Photo: CSP
CRISPR innovator is now free.
RELEASED FROM JAIL
The controversial Chinese biophysicist who created the “world’s first gene-edited children” has recently been set free after three years in a Chinese prison, it has been reported.

In 2018, He Jiankui announced a stunning claim that he has altered the genetic makeup of IVF embryos and implanted them into a woman’s uterus, leading to the birth of twin girls.
A third child was born the following year.
Following international condemnation of the experiment, He was placed under home arrest and then detained.
In December 2019, he was convicted by a Chinese court, which said the researcher had “deliberately violated” medical regulations and had “rashly applied gene editing-technology to human assisted reproductive medicine.”
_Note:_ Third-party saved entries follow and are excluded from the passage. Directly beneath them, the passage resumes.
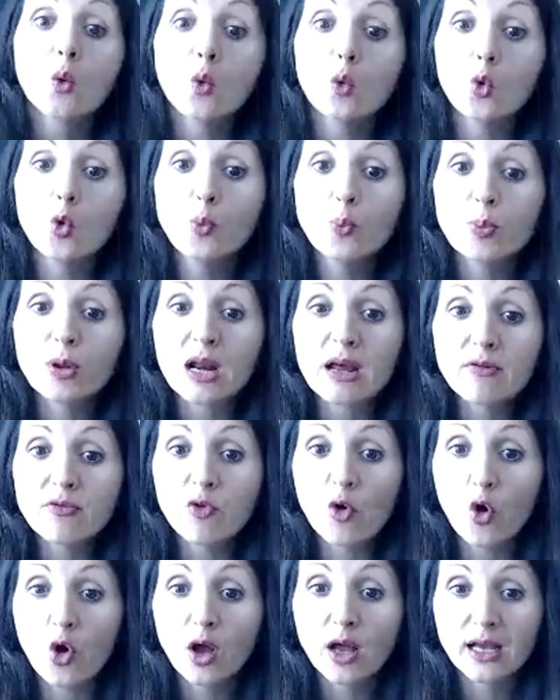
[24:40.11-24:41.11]

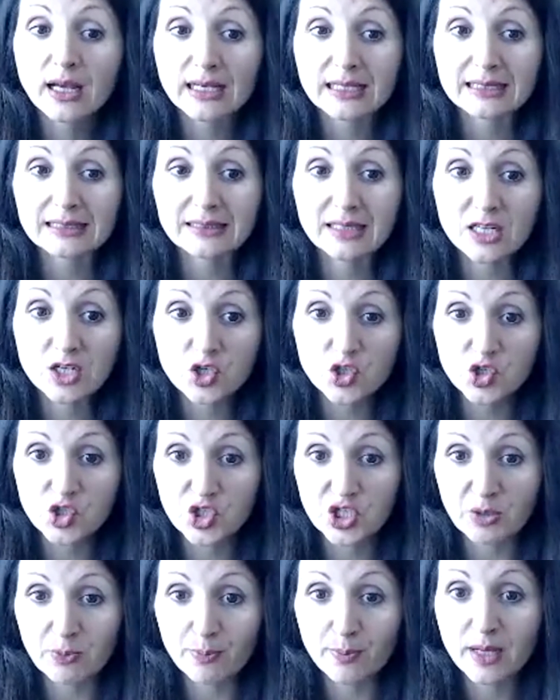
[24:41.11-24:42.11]
Upravo
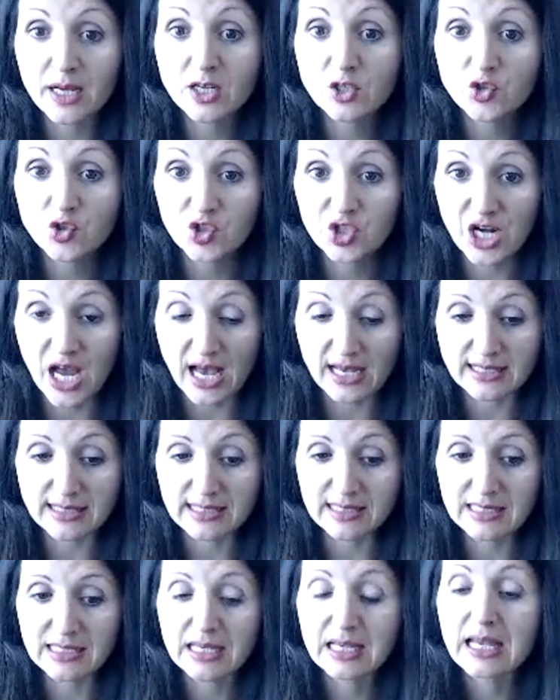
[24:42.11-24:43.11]
držim
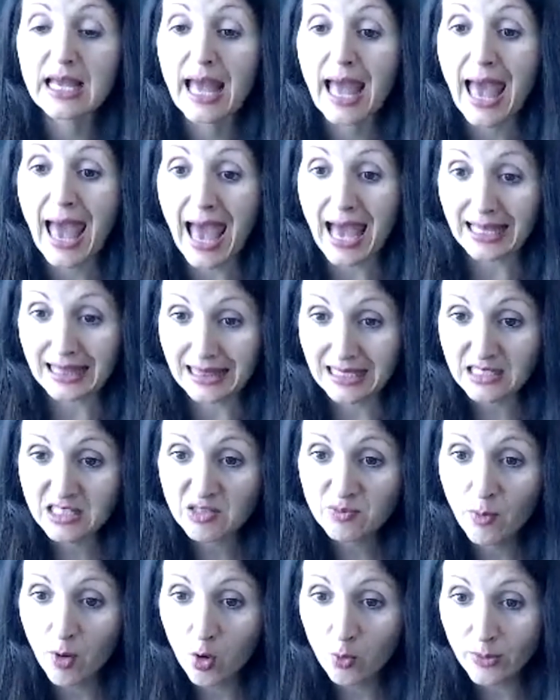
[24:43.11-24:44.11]
čas. At
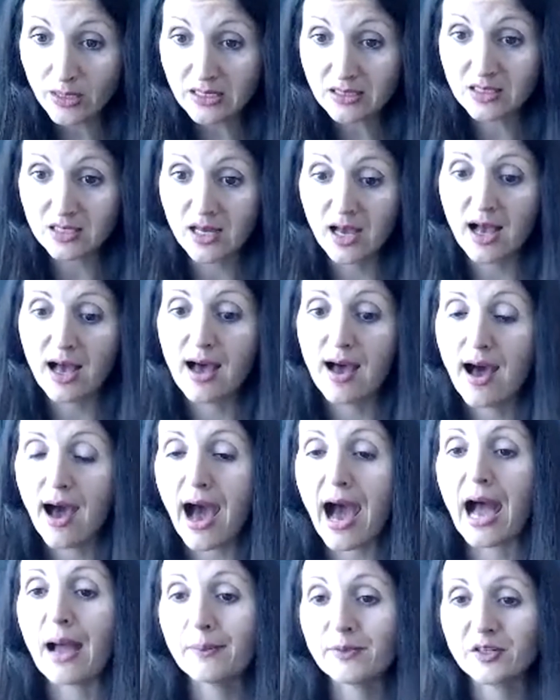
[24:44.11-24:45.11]
this moment,
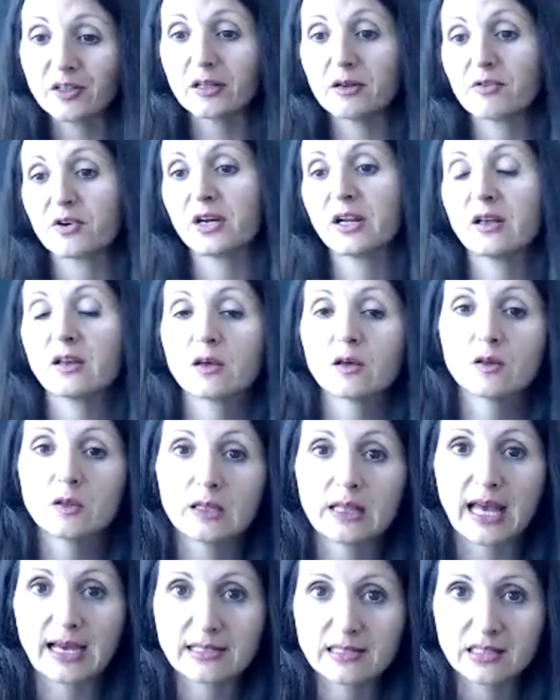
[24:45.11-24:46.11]
I'm delivering the
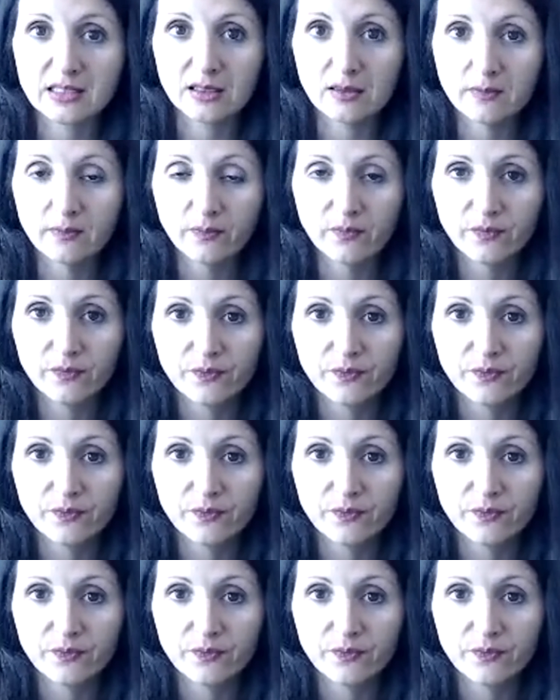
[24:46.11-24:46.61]
lesson.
The researcher spent around three years in China’s prison system, including a period spent in detention as he awaited trial, but is now back on the streets of China.
Their parents agreed to join the experiment because the fathers of all the children had HIV and would otherwise not have had access to IVF under Chinese rules.
He’s team from the Southern University of Science and Technology in Shenzhen made use of CRISPR, the versatile genetic engineering tool, to alter the girls’ DNA so that they would be resistant to infection by HIV.
Before his world collapsed around him, He believed he’d created a new way to “control the HIV epidemic” that would be considered for a Nobel Prize.
The research conducted was known as the “CRISPR Baby Project”.
CRISPR BABY PROJECT
The existence of the CRISPR baby project was uncovered by MIT Technology Review on the eve of an international genome-editing summit in Hong Kong, held in November 2018.
Following THE report, He immediately posted several videos on YouTube announcing the birth of the fraternal twins, who he called Lula and Nana.
The experiment was met with fierce criticism around the world and inside China. Scientists said the use of genome editing served little medical purpose and could have introduced errors into the girls’ genomes.
He’s description of the experiments was never published by any scientific journal.
MIT Technology Review later obtained draft copies of his paper, which one expert said was riddled with “egregious scientific and ethical lapses.”
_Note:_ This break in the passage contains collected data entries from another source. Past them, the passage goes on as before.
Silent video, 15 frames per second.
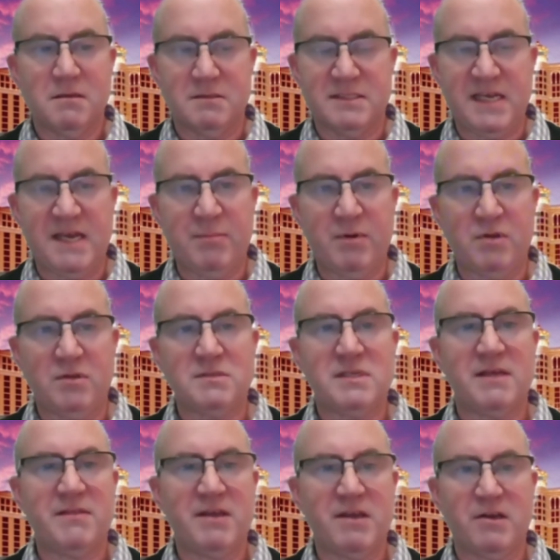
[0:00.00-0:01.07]
tables
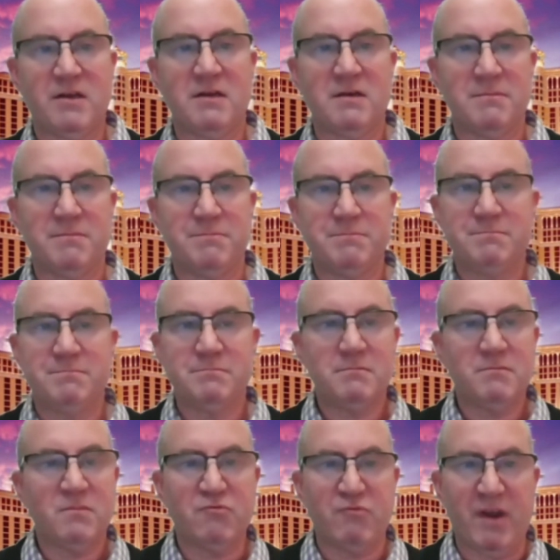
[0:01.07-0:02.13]
and they're going to
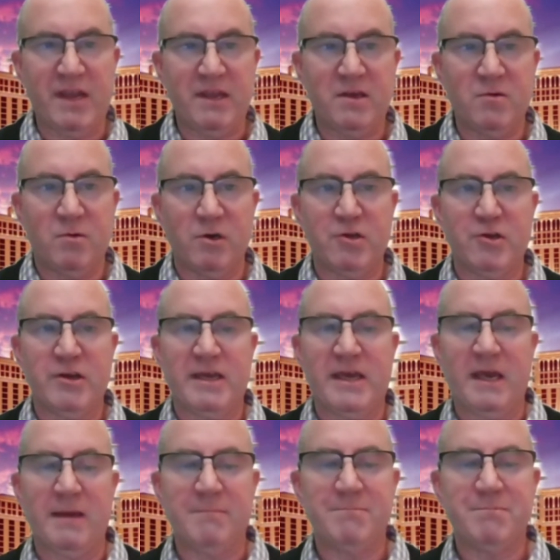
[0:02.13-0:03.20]
rate you on your
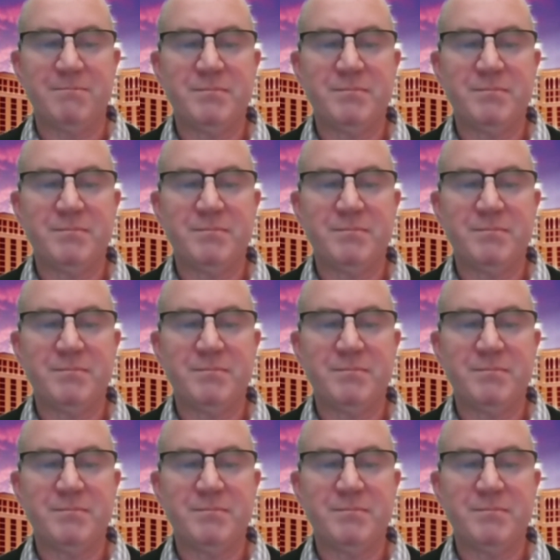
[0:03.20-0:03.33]
game.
While responsibility for the experiment fell on He and other Chinese team members, many other scientists knew of the project and encouraged it.
These include Michael Deem, a former professor at Rice University who participated in the experiment, and John Zhang, head of a large IVF clinic in New York who had plans to commercialize the technology.
It’s unclear whether He has plans to return to scientific research in China or another country.
However, things seem to be rumbling.
In February, according to a news report in Nature, two senior Chinese bioethicists called on China’s government to create a research program to oversee the health of the CRISPR children.
They classified the children as a “vulnerable group” and called for genetic analyses to determine whether their bodies contain genetic errors they could pass to future generations.

What does this tell you about the potential return and continuation of projects such as these?
A Brave New World, literally, pushes forward once more.
And what about the rest of the world?
Gene-editing techniques, such as CRISP, have been de-regulated in Australia since December 2019.
Could this type of push soon begin to ramp up on our shores in the near future?